Fundamentals 43 min read

How Virtio Delivers Near‑Native I/O Performance in Linux Virtual Machines

This article explains the architecture, data‑flow mechanisms, and core APIs of Virtio, the semi‑virtualized I/O framework that powers Linux I/O virtualization in KVM/QEMU, detailing ring buffers, virtqueues, driver initialization, and performance optimizations for near‑native throughput.

Deepin Linux
Deepin Linux
Deepin Linux
How Virtio Delivers Near‑Native I/O Performance in Linux Virtual Machines

When you transfer files smoothly inside a virtual machine, have you ever wondered who efficiently schedules the I/O resources? When a cloud platform handles millions of concurrent requests, what ensures stable data paths? The answer lies in a modest yet critical technology – virtio . As the "invisible engine" of Linux I/O virtualization, virtio uses a semi‑virtualized design to bridge virtual machines and physical devices, bypassing the performance penalties of traditional virtualization and achieving near‑native I/O speeds. It has become the standard core of KVM, QEMU and other mainstream hypervisors.
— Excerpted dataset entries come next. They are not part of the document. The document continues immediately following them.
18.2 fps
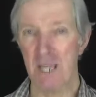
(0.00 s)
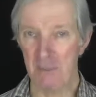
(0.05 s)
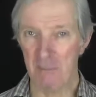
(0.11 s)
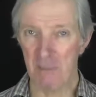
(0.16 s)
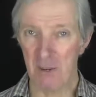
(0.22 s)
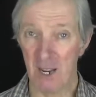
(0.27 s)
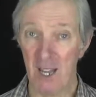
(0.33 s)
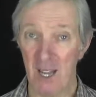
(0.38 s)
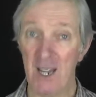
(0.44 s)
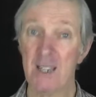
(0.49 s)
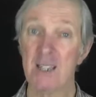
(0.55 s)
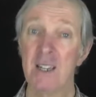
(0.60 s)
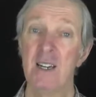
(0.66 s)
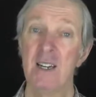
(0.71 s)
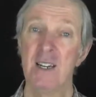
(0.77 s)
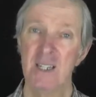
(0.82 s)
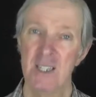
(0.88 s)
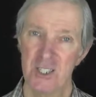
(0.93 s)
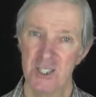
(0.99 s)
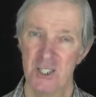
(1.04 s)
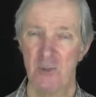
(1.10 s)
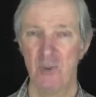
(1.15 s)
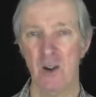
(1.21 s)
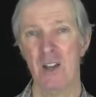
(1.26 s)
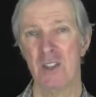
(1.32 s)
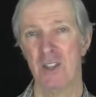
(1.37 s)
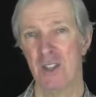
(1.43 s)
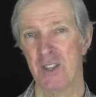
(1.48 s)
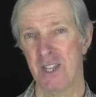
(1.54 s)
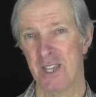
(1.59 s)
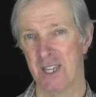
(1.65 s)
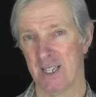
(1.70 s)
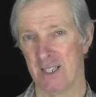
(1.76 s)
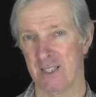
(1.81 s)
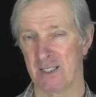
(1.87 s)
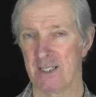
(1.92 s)
applied to other
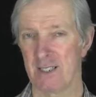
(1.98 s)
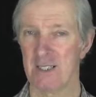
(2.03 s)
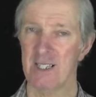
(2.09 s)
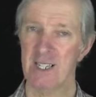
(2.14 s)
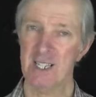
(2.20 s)
things.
Part 1 – Overview of Linux I/O Virtualization

Virtualization abstracts physical hardware into logical resources, allowing multiple isolated virtual machines (VMs) to run on a single host. Linux I/O virtualization is crucial because it handles the communication between VMs and physical hardware, aiming to break I/O performance bottlenecks. Think of each VM as a busy factory that constantly needs raw materials (input data) and produces products (output data); Linux I/O virtualization optimizes the transport and handling of these materials to keep the factory running smoothly.
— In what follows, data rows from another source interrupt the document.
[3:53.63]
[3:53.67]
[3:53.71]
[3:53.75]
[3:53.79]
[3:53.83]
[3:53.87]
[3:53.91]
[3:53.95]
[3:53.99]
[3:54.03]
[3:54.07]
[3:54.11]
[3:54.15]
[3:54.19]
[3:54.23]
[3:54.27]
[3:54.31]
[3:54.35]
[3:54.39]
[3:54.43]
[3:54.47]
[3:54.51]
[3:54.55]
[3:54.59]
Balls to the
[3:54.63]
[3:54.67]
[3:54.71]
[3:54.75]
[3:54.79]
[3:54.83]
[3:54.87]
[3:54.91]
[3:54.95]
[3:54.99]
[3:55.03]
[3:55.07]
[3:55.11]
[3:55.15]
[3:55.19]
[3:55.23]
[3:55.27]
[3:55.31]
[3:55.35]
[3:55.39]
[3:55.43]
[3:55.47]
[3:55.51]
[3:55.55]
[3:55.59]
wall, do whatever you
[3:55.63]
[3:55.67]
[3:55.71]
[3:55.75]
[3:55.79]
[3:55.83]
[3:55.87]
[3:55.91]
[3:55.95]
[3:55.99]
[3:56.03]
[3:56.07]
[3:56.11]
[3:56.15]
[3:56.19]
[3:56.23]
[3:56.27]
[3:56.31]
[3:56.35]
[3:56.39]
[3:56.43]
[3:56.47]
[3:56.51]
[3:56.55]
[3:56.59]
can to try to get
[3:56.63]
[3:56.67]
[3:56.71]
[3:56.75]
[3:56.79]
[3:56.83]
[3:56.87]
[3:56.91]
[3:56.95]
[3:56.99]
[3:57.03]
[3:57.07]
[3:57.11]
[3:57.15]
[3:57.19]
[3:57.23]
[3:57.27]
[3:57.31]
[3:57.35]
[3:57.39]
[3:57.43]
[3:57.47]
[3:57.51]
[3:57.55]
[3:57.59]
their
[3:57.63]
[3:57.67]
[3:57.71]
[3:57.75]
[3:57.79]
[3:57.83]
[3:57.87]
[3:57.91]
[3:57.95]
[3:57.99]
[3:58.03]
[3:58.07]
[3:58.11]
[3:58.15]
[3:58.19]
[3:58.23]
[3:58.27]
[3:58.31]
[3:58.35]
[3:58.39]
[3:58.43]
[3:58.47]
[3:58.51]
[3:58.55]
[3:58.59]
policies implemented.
Traditional Linux I/O virtualization relies on QEMU emulation. When a guest driver issues an I/O request, the KVM module intercepts it, stores the request in a shared I/O page, and notifies the user‑space QEMU program. QEMU then simulates the hardware operation and writes the result back to the shared page before notifying KVM, which finally returns the result to the guest. While flexible, this path involves many VMEntry/VMExit transitions and data copies, similar to a relay race with frequent hand‑offs, resulting in high latency and low throughput—unsuitable for data‑intensive or real‑time workloads.

Part 2 – Virtio in Linux I/O Virtualization

2.1 What is Virtio?

Virtio is an I/O virtualization standard created by Rusty Russell for his lguest project. In a semi‑virtualized architecture it acts as a bridge between the guest OS and the hypervisor, providing a unified device model and interface for network adapters, block devices, PCI devices, balloon drivers, etc. By exposing a common abstraction, virtio enables different hypervisors (e.g., KVM) to implement uniform I/O virtualization.
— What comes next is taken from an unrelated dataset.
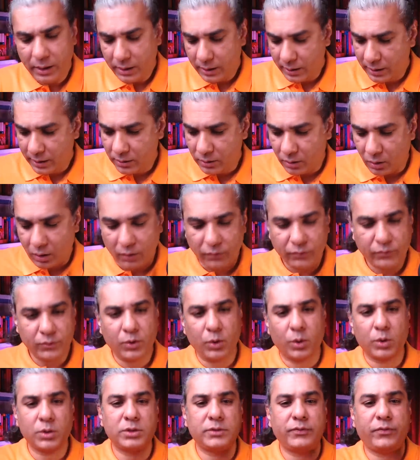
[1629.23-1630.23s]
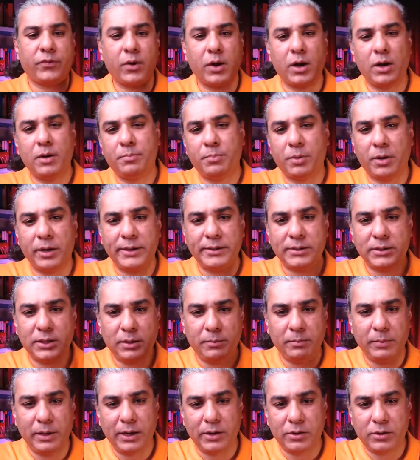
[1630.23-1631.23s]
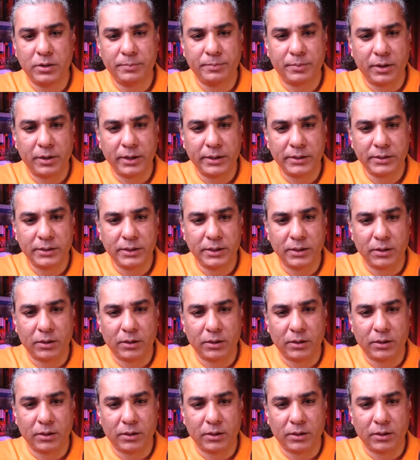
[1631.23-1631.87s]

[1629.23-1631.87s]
And of course, foreign policy, military policy,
Traditional full‑virtualization requires the hypervisor to intercept every I/O instruction, causing many VMEntry/VMExit switches and data copies. Semi‑virtualization lets the guest handle non‑essential instructions directly, while the hypervisor only virtualizes the necessary ones, dramatically reducing overhead.

Because many front‑end devices share similar logic (block, network, PCI, balloon), a generic framework and standard protocol—virtio—eliminate the need for per‑device interfaces and improve cross‑platform compatibility.

Compared with traditional QEMU emulation, virtio offers several advantages:

Provides a generic interface, greatly improving code reuse and portability across platforms.

Reduces VMEntry/VMExit frequency by using virtqueues and ring buffers, achieving I/O performance close to native.

2.2 Virtio Data‑Flow Interaction Mechanism

The vring uses two ring buffers to forward data, as shown below:

A vring consists of three parts: the descriptor array desc, the available ring, and the used ring. desc stores descriptors that point to buffers; the available ring tells the host which descriptors are ready, while the used ring tells the guest which descriptors have been processed.

Virtio uses virtqueue objects to implement I/O. For example, the virtio‑net driver creates two queues (receive and transmit), while virtio‑blk uses a single queue.

When a guest wants to send data, it calls virtqueue_add_buf to place the buffer into the virtqueue, then calls virtqueue_kick (which invokes virtqueue_notify) to write to a register and notify the host. The host retrieves the data with virtqueue_get_buf.

The buffer is a scatter‑gather array described by a desc structure:

When the guest writes data to the virtqueue, it fills the buffer pointed to by desc, updates the available ring, and notifies the host.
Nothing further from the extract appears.